** Recorded data follows **
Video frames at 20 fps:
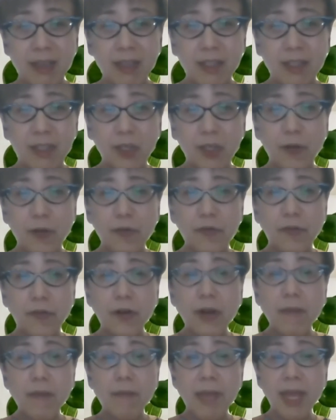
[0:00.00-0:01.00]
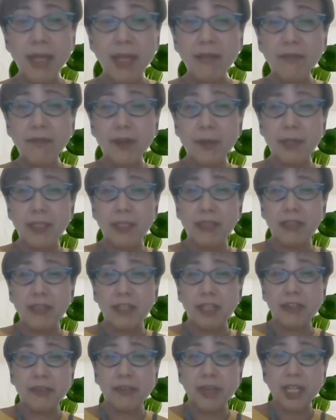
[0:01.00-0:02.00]
So for a man from his
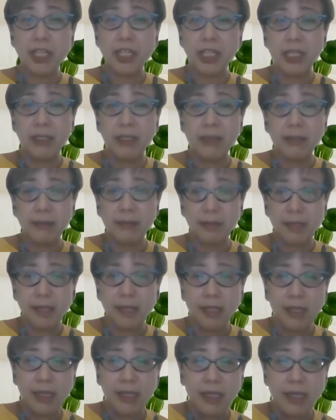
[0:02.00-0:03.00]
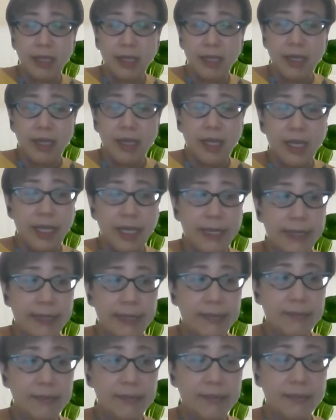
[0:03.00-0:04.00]
generation,
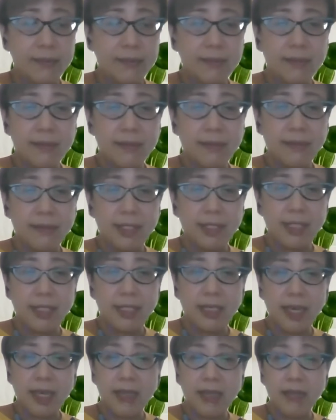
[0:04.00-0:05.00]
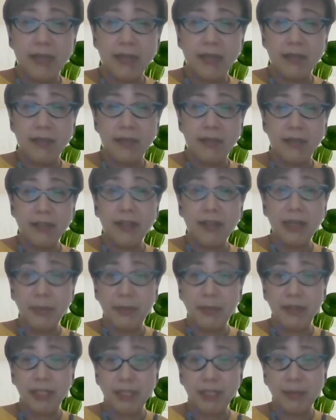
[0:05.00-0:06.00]
he had a very
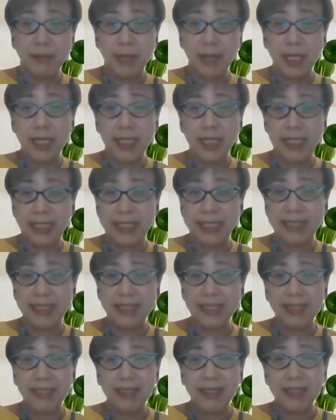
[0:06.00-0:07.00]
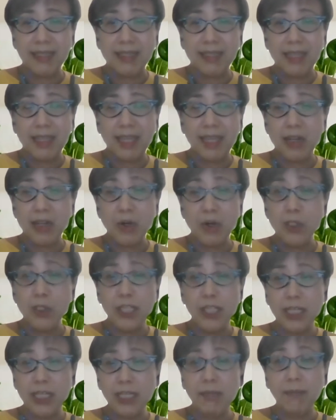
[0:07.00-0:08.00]
liberated mind. He had no
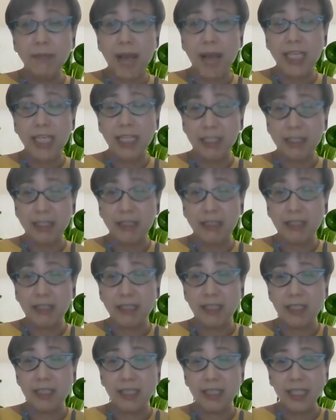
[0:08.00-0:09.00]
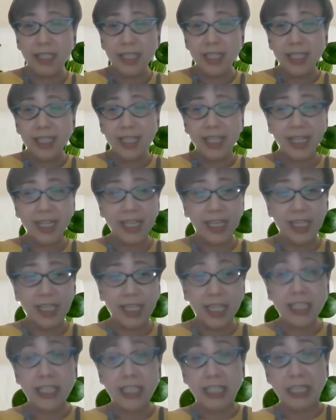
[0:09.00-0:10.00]
gender bias.
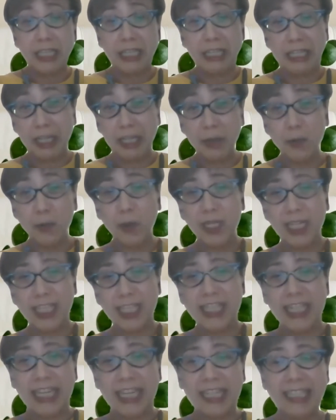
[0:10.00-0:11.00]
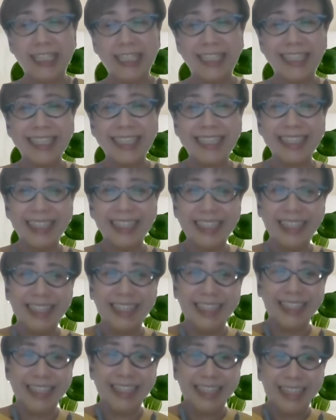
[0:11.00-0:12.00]
Yes, he did want a son,
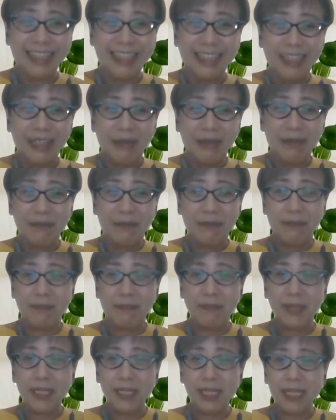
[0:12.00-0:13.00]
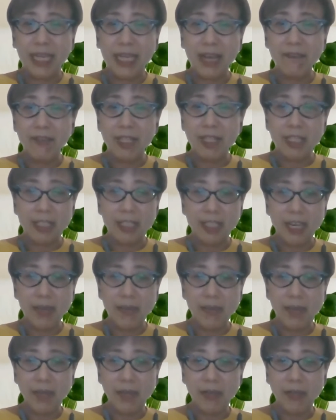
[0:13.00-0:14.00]
but he gave the
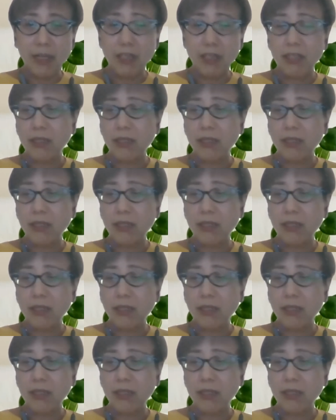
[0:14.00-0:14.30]
same education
** End of Recorded data **
Work required >>
Starting with the line containing "[0:07.00-0:08.00]" and ending with the last line of the records above, write out each line exactly; no pictures.

Task answer >>
[0:07.00-0:08.00]
liberated mind. He had no
[0:08.00-0:09.00]
[0:09.00-0:10.00]
gender bias.
[0:10.00-0:11.00]
[0:11.00-0:12.00]
Yes, he did want a son,
[0:12.00-0:13.00]
[0:13.00-0:14.00]
but he gave the
[0:14.00-0:14.30]
same education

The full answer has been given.